Он выскальзывал, он не боялся прошлого Редакова-отца, хотя был момент — трухнул, когда сказал о деньгах. Я сам выпустил его, сделал какую-то ошибку, а он сразу засёк её, воспрял духом и успокоился. Пожалуй, Олешка был прав, когда говорил, что с такими людьми можно разговаривать, лишь когда у него носовертка на шее или ствол у затылка. И мне действительно ничего не оставалось, как уйти отсюда, но хотя бы достойно. На этот случай легенда была. Не сказать, что убойная, но не должна была оставить его в прежнем спокойствии.

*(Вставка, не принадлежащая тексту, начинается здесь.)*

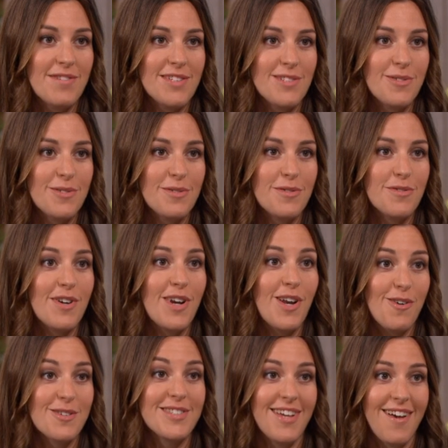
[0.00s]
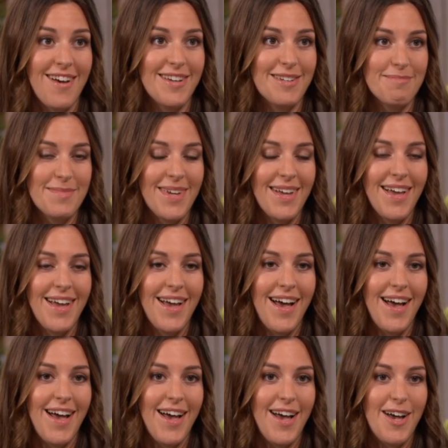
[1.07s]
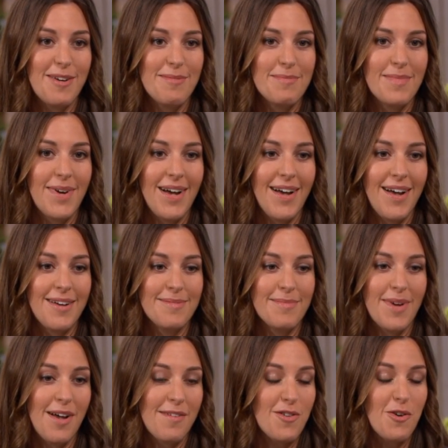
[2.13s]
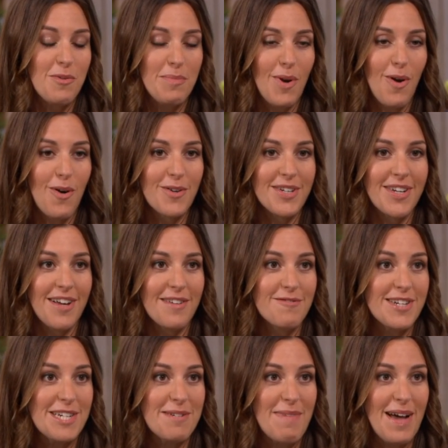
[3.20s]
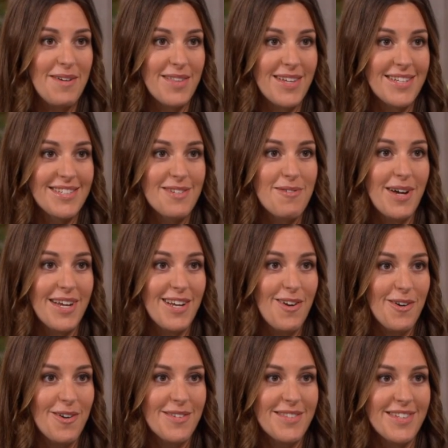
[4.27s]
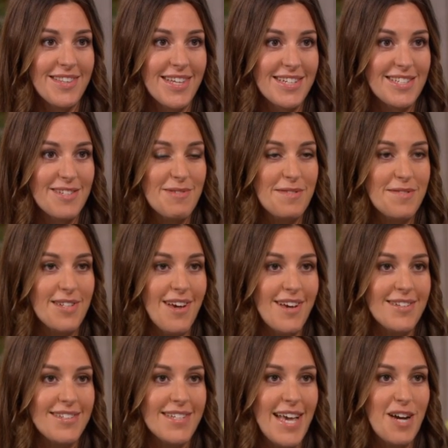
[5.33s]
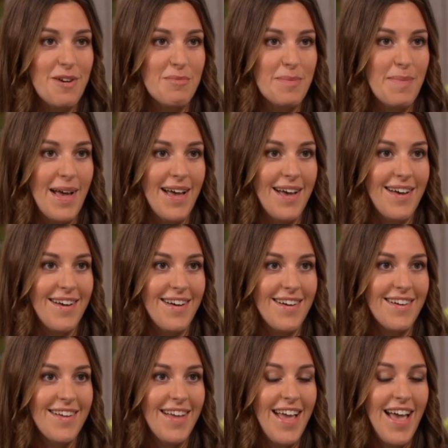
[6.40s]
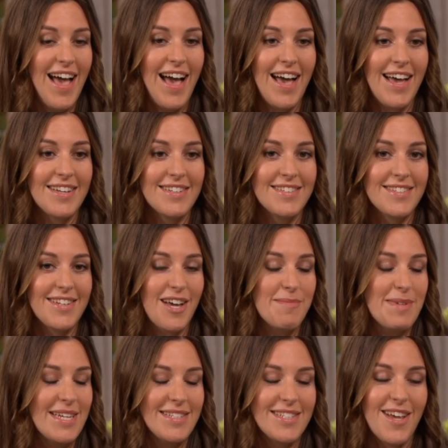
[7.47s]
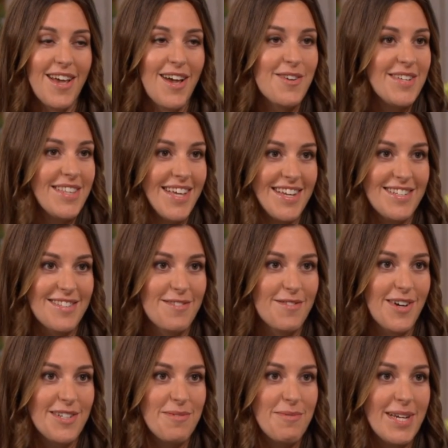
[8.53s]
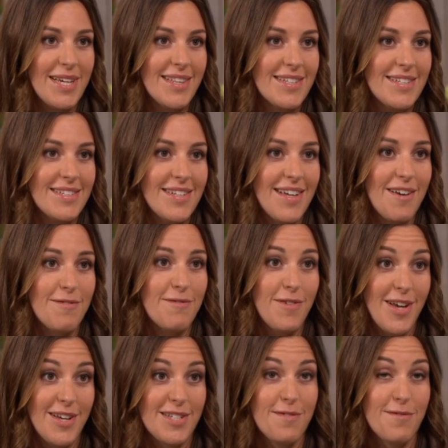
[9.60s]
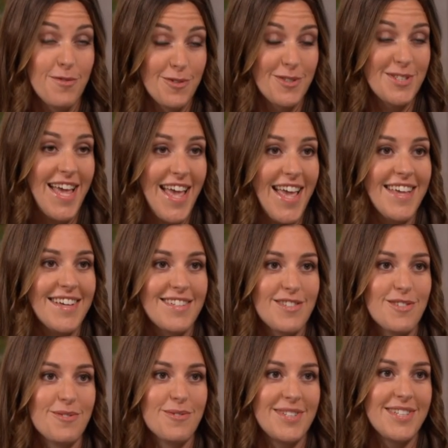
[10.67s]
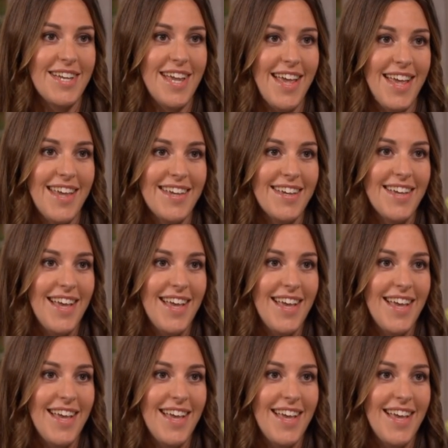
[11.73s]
school for a long time. I've got a blog and I've written about this quite a lot, the things that we've done to help prepare her. And, I mean, it's only the end of the first week. This is her first full day at school today.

— Николай Петрович, а как у вас со сном? — по-житейски спросил. — Спите хорошо по ночам? Ничто вас не тревожит?
— Спасибо, не жалуюсь! — Он становился циничным и ледяным, готовым если не табуретку из под ног, то висок выбить.
— У вас крепкие нервы, хорошая наследственность… А я часто просыпаюсь с мыслью о мести. Согласитесь, это же нормальное человеческое чувство — месть за свою семью, за родных людей. И ничего в нём дикого, кровожадного. Месть — это защита чести, если хотите. Чести и достоинства своего рода. Ваш отец застрелил моего деда, выстрелом в затылок. Возле горы Манарага на Урале. Чтоб не делиться с ним, и чтоб не осталось свидетелей.
Редаков не ожидал такого поворота, брови вновь разлетелись, как у совы, от и так тонких губ ничего не осталось.
— Вы сказали… Деда расстреляли в тридцать третьем.
— У каждого человека бывает два деда.
— Ну да, да…
— Моя мать не знает отца, потому что в то время ещё не родилась, отец никогда не видел своего отца, а я своих дедов. Потому что ваш отец умел хладнокровно стрелять безвинным людям в затылок. Как вы полагаете, это справедливо? Какие ещё чувства у меня, внука, могут быть к вам, сыну палача?